North Korea threatens to 'sink' Japan, reduce US to 'ashes and darkness'
North Korean state-run news agency KCNA published a statement from Kim Jong-un's Workers Party on Thursday in which it threatened to use nuclear weapons to "sink" Japan and reduce the United States to "ashes and darkness" after the two countries spearheaded a new UN Security Council resolution on sanctions on Monday.
The Korea Asia-Pacific Peace Committee, a North Korean group that manages the nation's international relations and propaganda, called for disbandment of the UN Security Council, calling it "a tool of evil" consisting of "money-bribed" countries operating on the wishes of the United States.
"The four islands of the archipelago should be sunken into the sea by the nuclear bomb of Juche.
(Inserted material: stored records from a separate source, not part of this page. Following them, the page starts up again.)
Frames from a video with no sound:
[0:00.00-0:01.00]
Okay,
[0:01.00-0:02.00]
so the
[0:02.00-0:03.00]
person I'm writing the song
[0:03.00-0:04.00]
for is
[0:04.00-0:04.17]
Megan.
Japan is no longer needed to exist near us," the committee said.
Juche is Pyongyang's political ideology, a combination of Marxism and an nationalism championed by state founder Kim Il Sung, the late grandfather of current chairman, Kim Jong-un.
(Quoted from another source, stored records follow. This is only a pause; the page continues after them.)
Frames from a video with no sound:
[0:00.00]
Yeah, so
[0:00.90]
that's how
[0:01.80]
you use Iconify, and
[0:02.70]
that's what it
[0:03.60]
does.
Tensions in the region had risen exponentially of late as a result of the hermit kingdom's sixth and largest nuclear test on 3 September.
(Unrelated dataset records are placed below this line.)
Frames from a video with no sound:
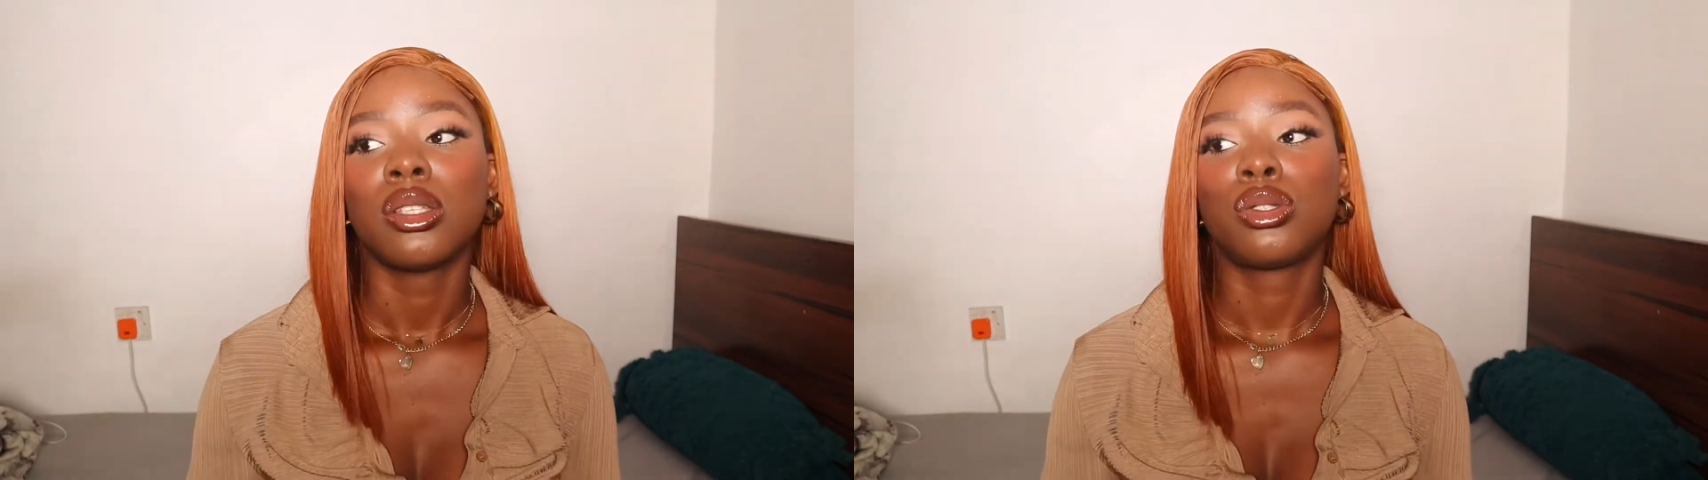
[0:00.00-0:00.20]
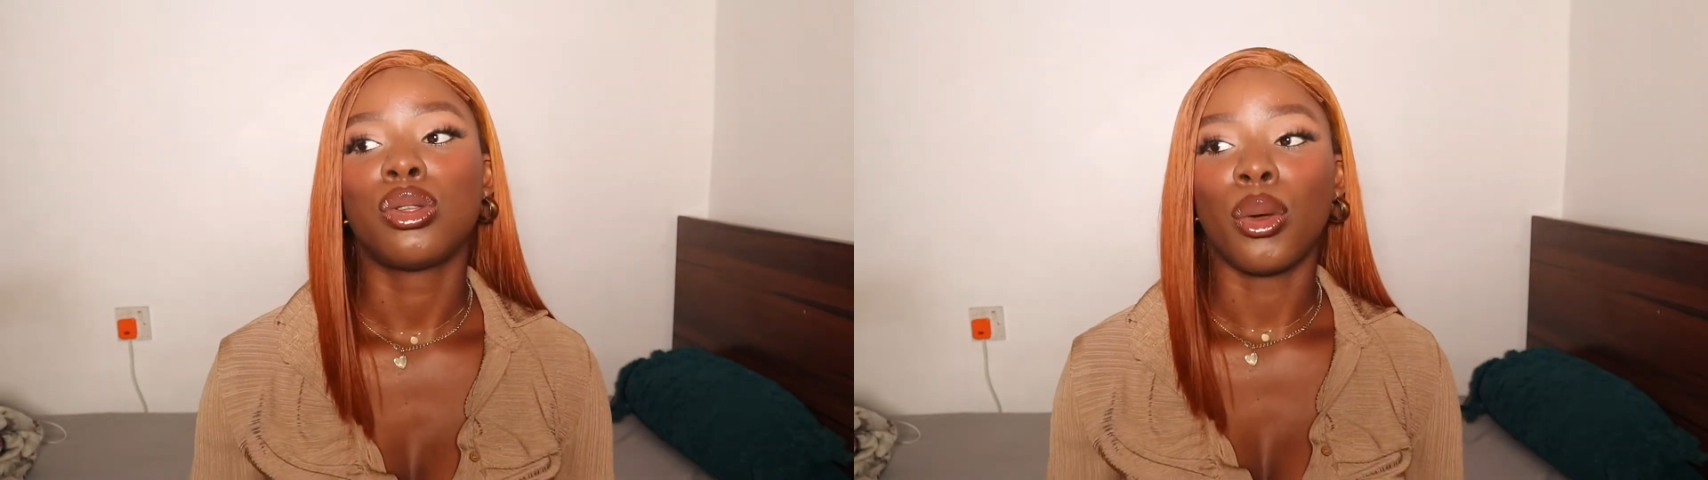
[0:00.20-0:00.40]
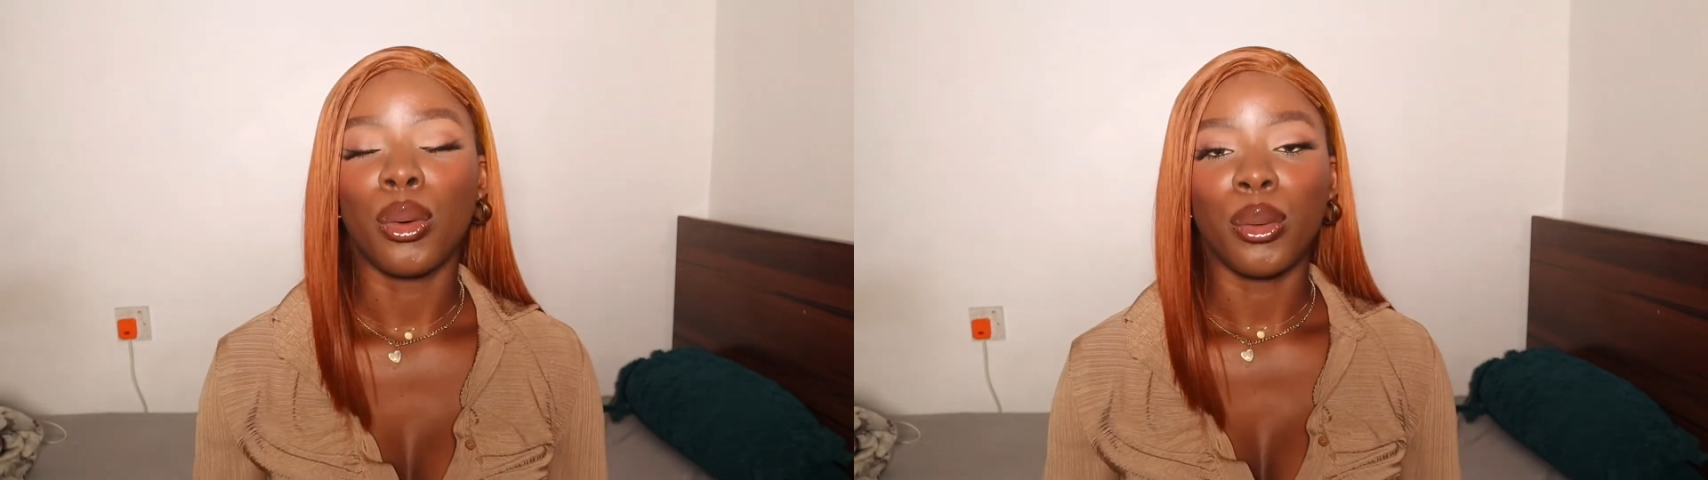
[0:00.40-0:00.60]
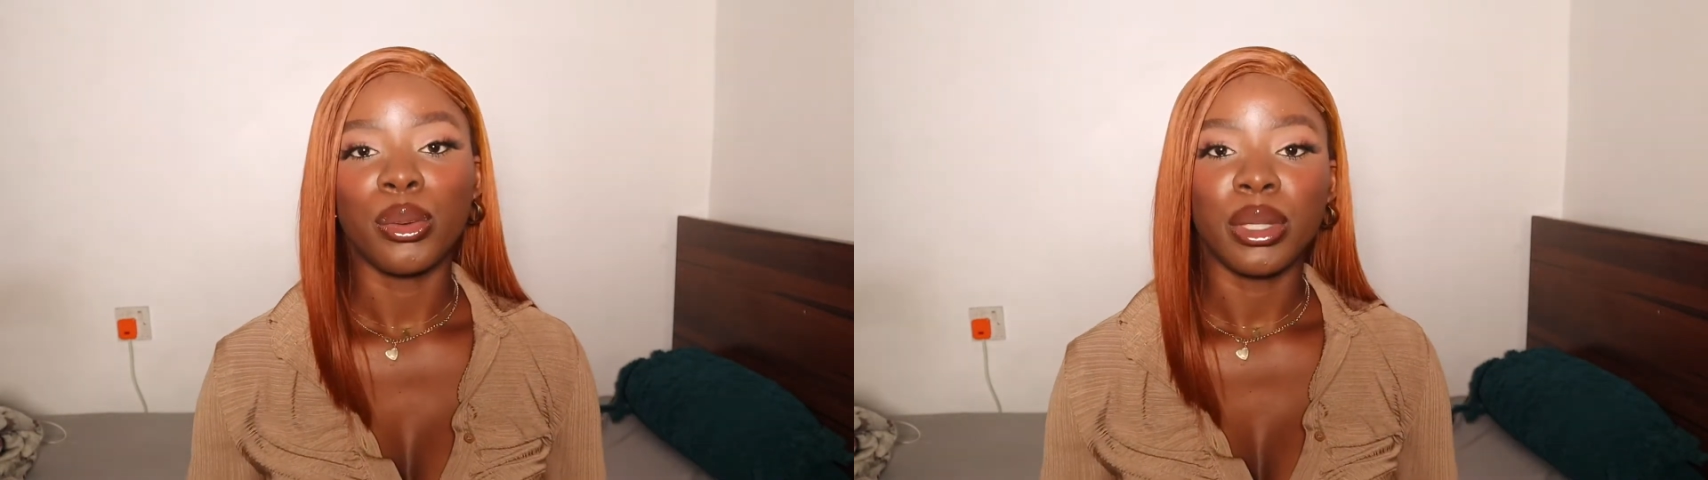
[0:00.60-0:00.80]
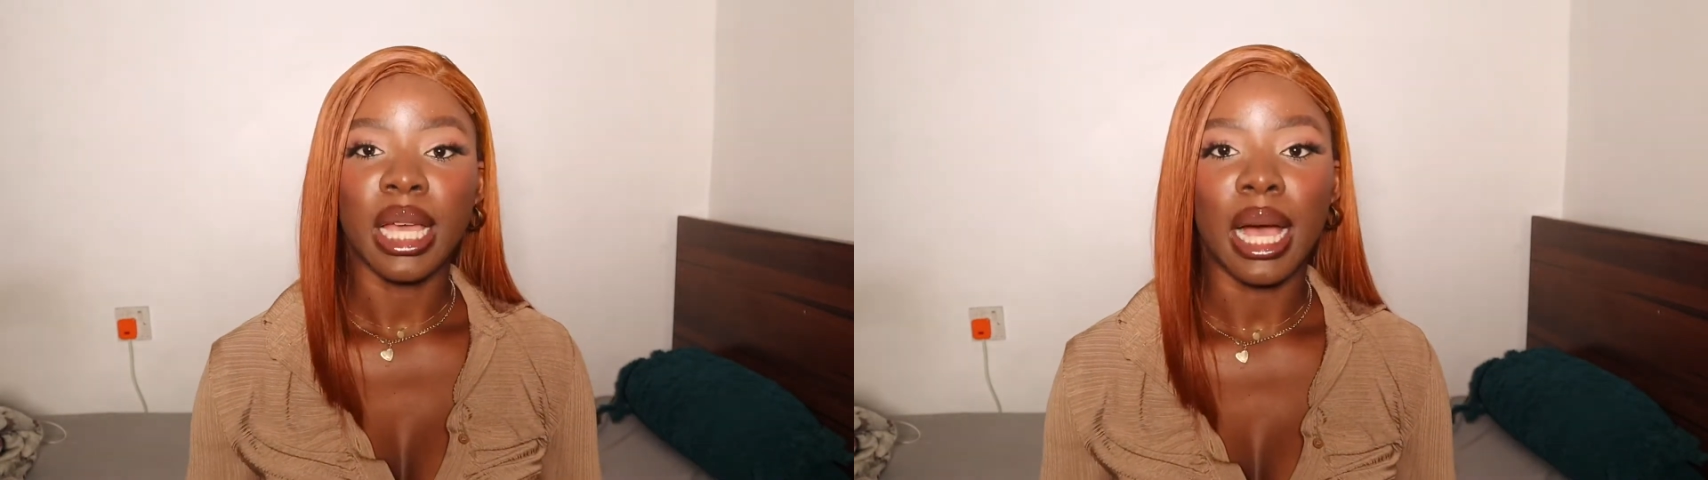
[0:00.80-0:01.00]

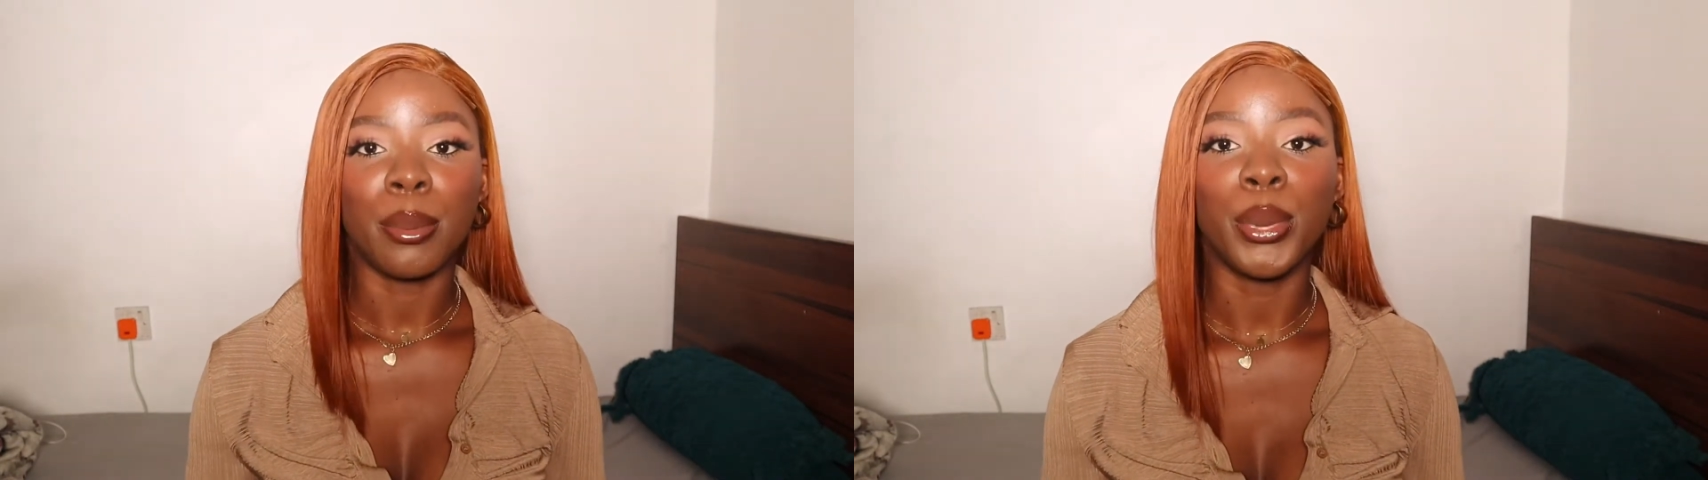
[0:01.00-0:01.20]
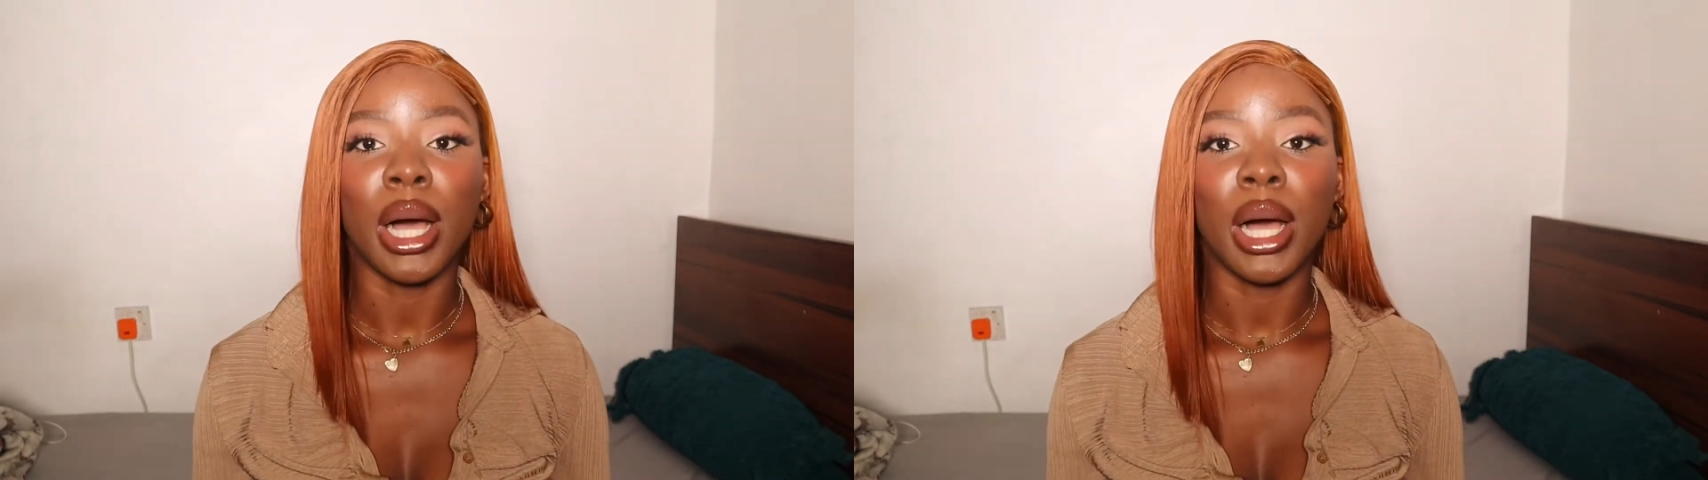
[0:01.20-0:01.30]
So yeah,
In reaction, all 15 members of the UN Security Council voted for US-drafted resolutions that came with a new round of sanctions against the North on Monday, banning its textile exports that are second only to those of coal and minerals in volume, as well as putting a cap on fuel supplies flowing in to the nation.
Yet Pyongyang reacted to the latest action by the Security Council, that had the backing of its veto wielding allies China and Russia, by doubling down on threats to destroy the United States, Japan and South Korea.
Japanese Chief Cabinet Secretary Yoshihide Suga referred to the statement as being "extremely provocative".
"If North Korea stays the course that it is on, it will increasingly become isolated from the world," Suga said on Thursday.
"Through implementing the new United Nations Security Council resolution and related agreements, the international community as a whole needs to maximize pressure on North Korea so that it will change its policy."
It is also worth noting that on Thursday the KCNA referred to the missile launched over Japanese airspace on 28 August as an intercontinental ballistic missile (ICBM), as opposed to an intermediate range ballistic missile (IRBM) previously.
The remarks about Japan came between further threats aimed at South Korea and the US.
"Now is the time to annihilate the US imperialist aggressors," said the KCNA statement. "Let's vent our spite with mobilization of all retaliation means which have been prepared till now."
The statement also said the South Korean "puppet forces are traitors and dogs of the US as they call for harsher 'sanctions' on the fellow countrymen, adding that the "group of pro-American traitors should be severely punished and wiped out with fire attack so that they could no longer survive."
However, South Korea's Unification Ministry was said to still be considering providing $8 million worth of humanitarian aid to its Northern neighbour via organisations organizations such as UNICEF, according to Yonhap News, marking the first time in two years that Seoul had provided such assistance to Pyongyang.
When incumbent South Korean President Moon Jae-in took his position in May he pledged a movement towards increased engagement with North Korea, but he had become more reticent to do so after the advanced nuclear testing, seeking stronger warheads on the South's ballistic missiles, stepping up military drills, and embracing the THAAD missile defence system he had previously aired on the side of caution with.